Solution: Use tab completion! Start typing and press Tab—the terminal will complete it with the correct capitalization.


Quick Reference

Command What It Does
pwd Print working directory (where am I?)
cd [dir] Change to directory
cd ~ or cd Go to home directory
cd / Go to root directory
cd .. Go up one level
cd - Go to previous directory
cd ../.. Go up two levels

Listing Commands

Command What It Does
ls List directory contents
ls -l Long format (detailed)
ls -a Show all files (including hidden)
ls -lh Long format with human-readable sizes
ls -lt Sort by modification time
ls -lS Sort by size
ls -R Recursive (show subdirectories)

Path Shortcuts

Symbol Meaning
~ Home directory
. Current directory
.. Parent directory (one level up)
/ Root directory
- Previous directory (with cd)

Exit Ticket

To complete this module, send me an email with:

Subject: Bioinfo M1 Exit Ticket – [Your Name]

Content:

  1. The command you used for Challenge 4 and the message you found in the hidden treasure file
  2. The command you used for Challenge 5 and the secret key you discovered
  3. The command you used for Challenge 6 and the output of pwd showing you reached the archive directory
  4. One sentence describing the difference between absolute and relative paths in your own words

Summary

Congratulations!

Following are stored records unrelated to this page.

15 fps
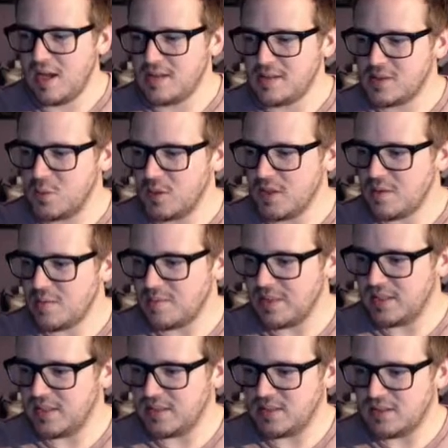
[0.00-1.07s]
So we're gonna
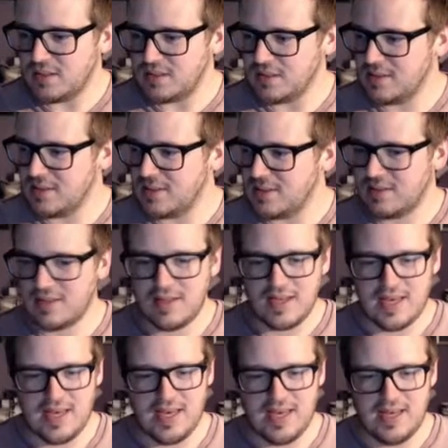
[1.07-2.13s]
build
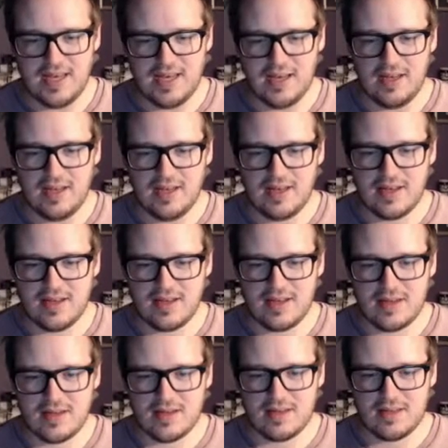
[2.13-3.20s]
a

You now understand:

✓ How Unix organizes files in a tree structure starting from the root (/) ✓ The difference between absolute and relative paths ✓ Special directory shortcuts: ~, ., .. ✓ How to check your location with pwd ✓ How to navigate with cd ✓ How to list directory contents with ls and its many options ✓ How to find hidden files with ls -a ✓ Why understanding paths is critical for bioinformatics workflows

In the next module, we'll learn how to work with files—creating, viewing, and understanding their contents.